Transgalactosylation reaction is the penultimate step in the production of galactooligosaccharides (GOSs) which has prominent applications in the treatment of disorders. In the present study, partially purified ß-galactosidase from Enterobacter aerogenes KCTC2190 was used for the synthesis of prebiotic GOSs. GOSs were produced using lactose as substrate. Structural elucidation of collected fractions of GOSs by liquid chromatography electrospray ionization mass spectrometry exhibited the appearance of major peaks of produced GOSs at m/z 241.20, 481.39, 365.11, 527.17, and 701.51 respectively. GOSs facilitated the growth of potential probiotic strains (Lactobacillus delbrueckii ssp. helveticus, Bifidobacterium bifidum, and Lactiplantibacillus plantarum) and liberated propionate and butyrate as principal short-chain fatty acids which established its prebiotic potency. Synbiotic combinations exhibited good antioxidant activities. Synbiotic combinations also exhibited antimicrobial activities against pathogenic microorganisms namely Staphylococcus aureus and Escherichia coli. Synbiotic combinations of GOSs and the respective probiotic microorganisms were able to decrease viable human bone cancer cells (MG-63).

Diverse Galactooligosaccharides Differentially Reduce LPS-Induced Inflammation in Macrophages.

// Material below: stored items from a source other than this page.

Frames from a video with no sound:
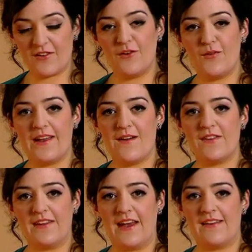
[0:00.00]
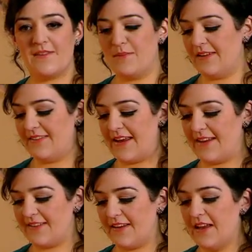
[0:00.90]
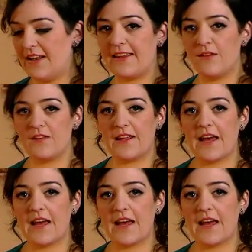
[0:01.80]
don't know why everything has to be sexy. Like even like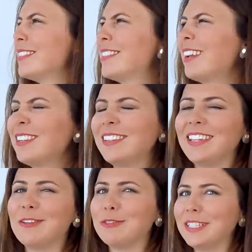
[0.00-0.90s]
It's
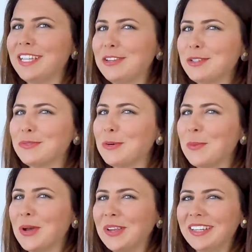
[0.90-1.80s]
actually a really useful
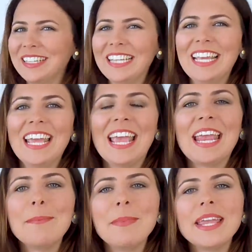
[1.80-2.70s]
word.
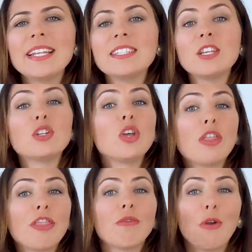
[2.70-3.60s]
It means
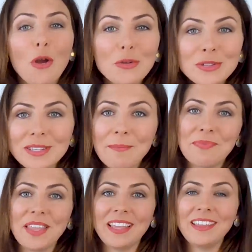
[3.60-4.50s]
to throw
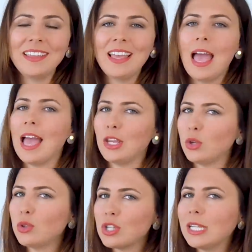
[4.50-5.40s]
something, and
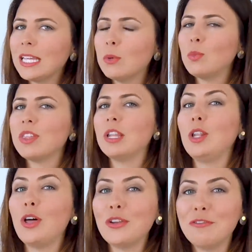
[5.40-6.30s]
usually with a
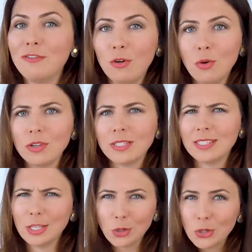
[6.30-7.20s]
lot of
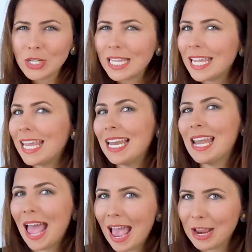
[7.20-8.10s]
force, usually in
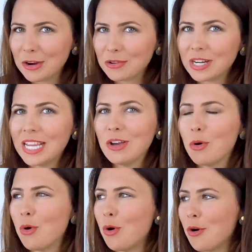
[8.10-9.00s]
an angry
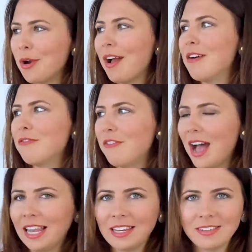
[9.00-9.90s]
or a
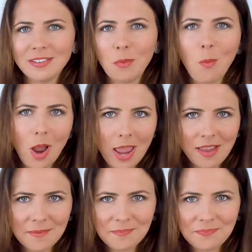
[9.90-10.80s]
violent way.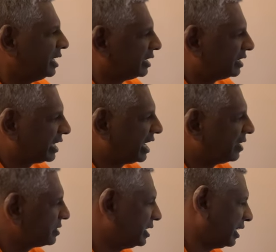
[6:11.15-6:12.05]
This again
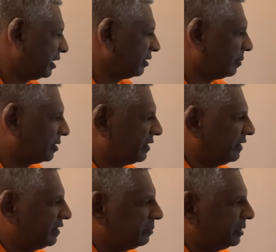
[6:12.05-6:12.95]
was taken about
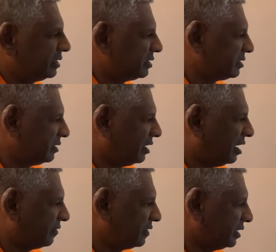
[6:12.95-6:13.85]
5-10 minutes
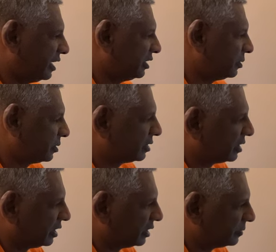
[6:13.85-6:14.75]
after I took,
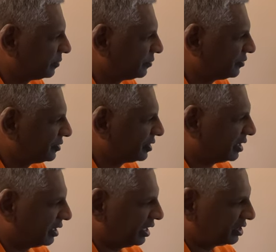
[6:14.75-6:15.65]

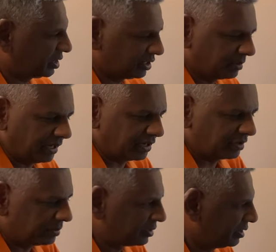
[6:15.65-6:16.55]
I shot the
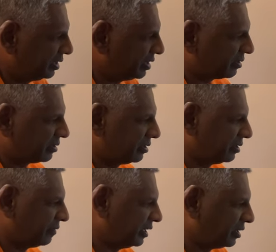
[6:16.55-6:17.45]
microbrewery. They're
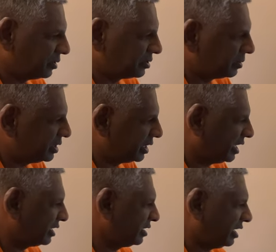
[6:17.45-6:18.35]
very close to each other.
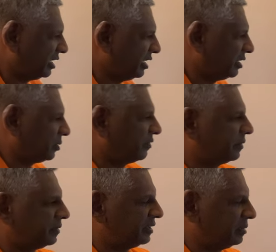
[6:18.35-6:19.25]
Actually, I think I took it from
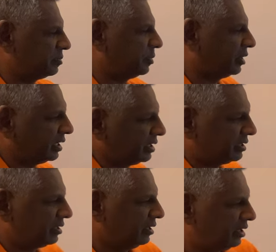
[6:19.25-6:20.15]
the same spot. I
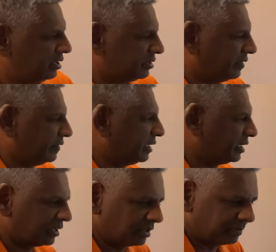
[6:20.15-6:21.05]
just sort of turned a
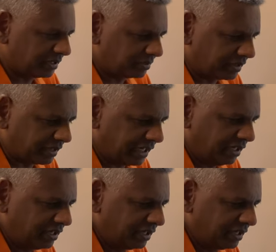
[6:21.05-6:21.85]
little bit to the right.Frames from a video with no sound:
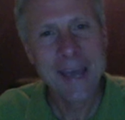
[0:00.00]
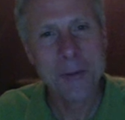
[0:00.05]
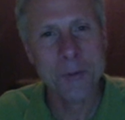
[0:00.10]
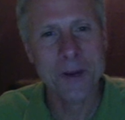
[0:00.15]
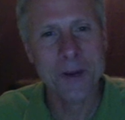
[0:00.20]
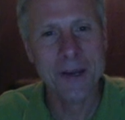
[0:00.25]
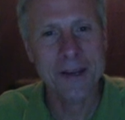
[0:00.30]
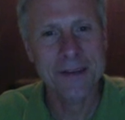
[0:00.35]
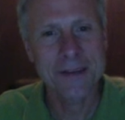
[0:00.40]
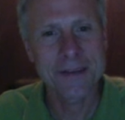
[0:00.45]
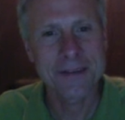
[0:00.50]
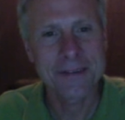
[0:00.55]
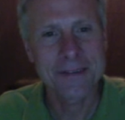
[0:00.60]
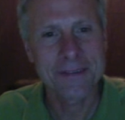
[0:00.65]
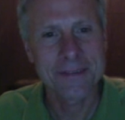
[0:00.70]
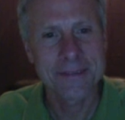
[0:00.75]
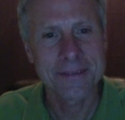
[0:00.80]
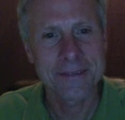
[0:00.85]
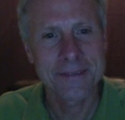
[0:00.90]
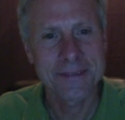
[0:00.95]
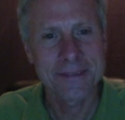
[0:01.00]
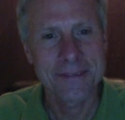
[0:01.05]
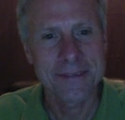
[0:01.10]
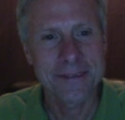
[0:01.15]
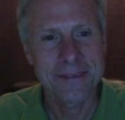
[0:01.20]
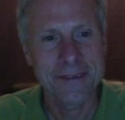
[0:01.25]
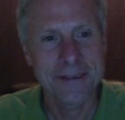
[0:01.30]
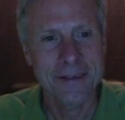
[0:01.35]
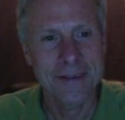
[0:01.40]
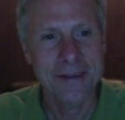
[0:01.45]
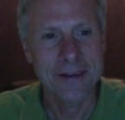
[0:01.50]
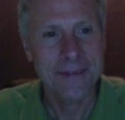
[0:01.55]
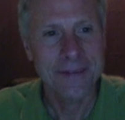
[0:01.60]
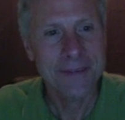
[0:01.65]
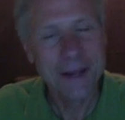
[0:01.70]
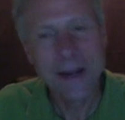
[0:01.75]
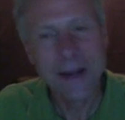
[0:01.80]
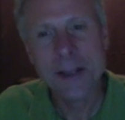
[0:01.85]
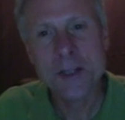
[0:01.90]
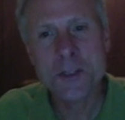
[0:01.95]
right? And
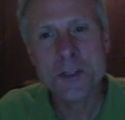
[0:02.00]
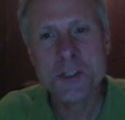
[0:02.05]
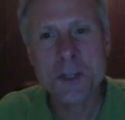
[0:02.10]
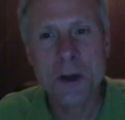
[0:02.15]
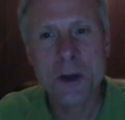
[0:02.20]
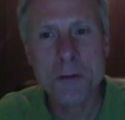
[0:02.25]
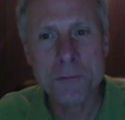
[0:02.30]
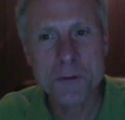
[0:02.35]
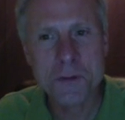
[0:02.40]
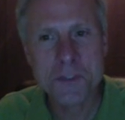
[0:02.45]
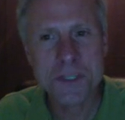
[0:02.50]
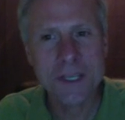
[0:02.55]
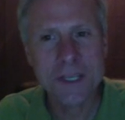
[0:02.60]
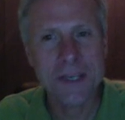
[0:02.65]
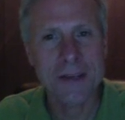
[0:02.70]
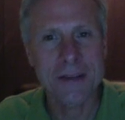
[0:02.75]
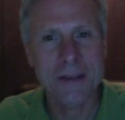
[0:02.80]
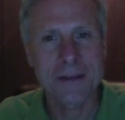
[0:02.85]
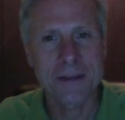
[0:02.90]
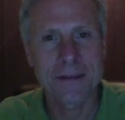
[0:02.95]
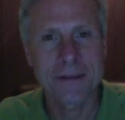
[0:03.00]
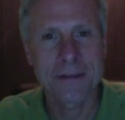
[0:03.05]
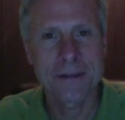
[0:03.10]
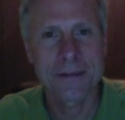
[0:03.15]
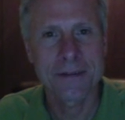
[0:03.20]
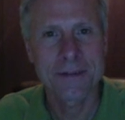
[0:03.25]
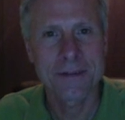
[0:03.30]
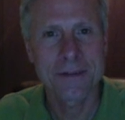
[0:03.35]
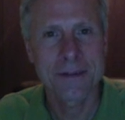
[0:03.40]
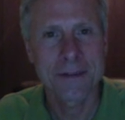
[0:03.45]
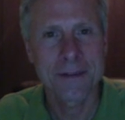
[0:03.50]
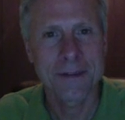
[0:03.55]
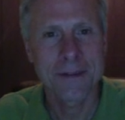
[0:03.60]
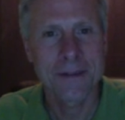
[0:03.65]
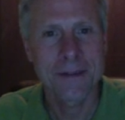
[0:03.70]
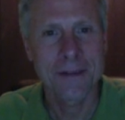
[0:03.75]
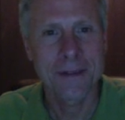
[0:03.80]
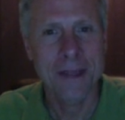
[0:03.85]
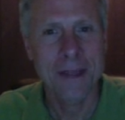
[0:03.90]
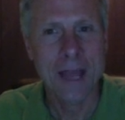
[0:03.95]
then I can solve for C.
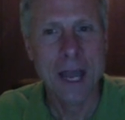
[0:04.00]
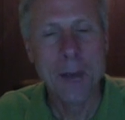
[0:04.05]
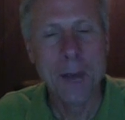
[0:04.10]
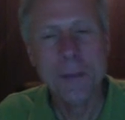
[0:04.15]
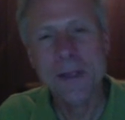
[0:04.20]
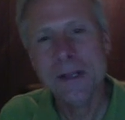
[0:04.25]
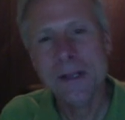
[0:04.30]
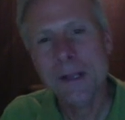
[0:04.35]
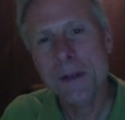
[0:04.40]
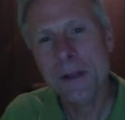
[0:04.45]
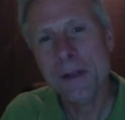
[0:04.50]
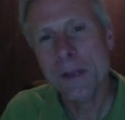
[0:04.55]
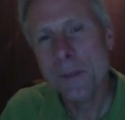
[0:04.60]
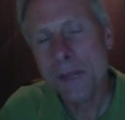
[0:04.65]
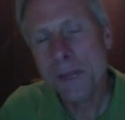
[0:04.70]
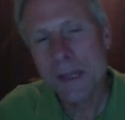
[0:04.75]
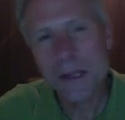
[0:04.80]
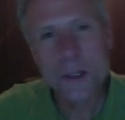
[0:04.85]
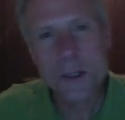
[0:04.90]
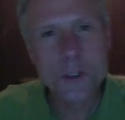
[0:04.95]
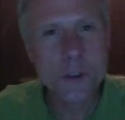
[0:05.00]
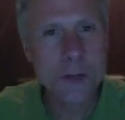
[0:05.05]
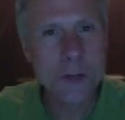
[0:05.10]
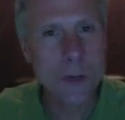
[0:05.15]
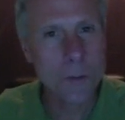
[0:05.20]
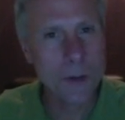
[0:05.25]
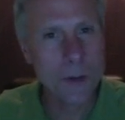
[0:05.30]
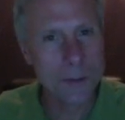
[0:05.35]
I mean, let me illustrate what I'm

The effects of natural and synthetic galactooligosaccharides (GOS) on inflammation were explored by investigating the structure-activity relationship between the degree of GOS polymerization and in vitro anti-inflammatory activity, together with the potential underlying mechanism of their anti-inflammatory effects. The results demonstrated that GOS had strong anti-inflammatory effects in lipopolysaccharide (LPS)-induced RAW264.7 macrophages, including the inhibition of nitric oxide production and the reduced expression of pro-inflammatory mediators (interleukin-1ß, interleukin-6, and tumor necrosis factor α), induced nitric oxide synthase (iNOS), cyclooxygenase 2 (COX-2), and proteins related to the Toll-like receptor 4 (TLR4)/nuclear factor (NF)-κB signaling pathway. GOS4, which has the highest degree of polymerization, exerted the strongest anti-inflammatory activity among the GOS examined. More importantly, our findings confirmed the anti-inflammatory effects of GOS on RAW264.7 macrophages via the TLR4/NF-κB pathway. Our experimental results could provide further support for the exploration of GOS in human nutrition and health.

Differential responses on gut microbiota and microbial metabolome of 2'-fucosyllactose and galactooligosaccharide against DSS-induced colitis.

Prebiotics are effective in modulating gut microbiota and may further benefit colitis remission. 2'-fucosyllactose (2'FL) and galactooligosaccharide (GOS) are the main prebiotics in human and animal milk, respectively. This study aimed to investigate the colitis-preventing effects of 2'FL and GOS, and explore the underlying mechanisms involving the gut microbiota. The chronic colitis was induced by 1.5 % dextran sulfate sodium (DSS) for 4 consecutive cycles and manifested as aggravation of colitis symptoms, gut barrier disruption, and colonic inflammation. We found that 2'FL was more effective than GOS against colitis at the same dosage (500 mg/kg bw). 2'FL and GOS have a differential response on gut microbiota, reflecting the inhibition of Romboutsia and the enrichment of Akkermansia, Bifidobacterium, Faecalibaculum, and unclassified_f_Lachnosipiaceae. In addition, the differential response on microbial metabolome was reflected in the elevation of secondary bile acids, which activated Takeda G protein-coupled receptor 5 (TGR5) and further suppressed the nuclear factor-κB (NF-κB) pathway. Furthermore, fecal bacterial transplantation confirmed the critical role of gut microbiota in the prevention of colitis by 2'FL and GOS. Overall, microbiota and microbial metabolites are essential parts of 2'FL and GOS against colitis, and their differential responses may account for different effects in alleviating colitis.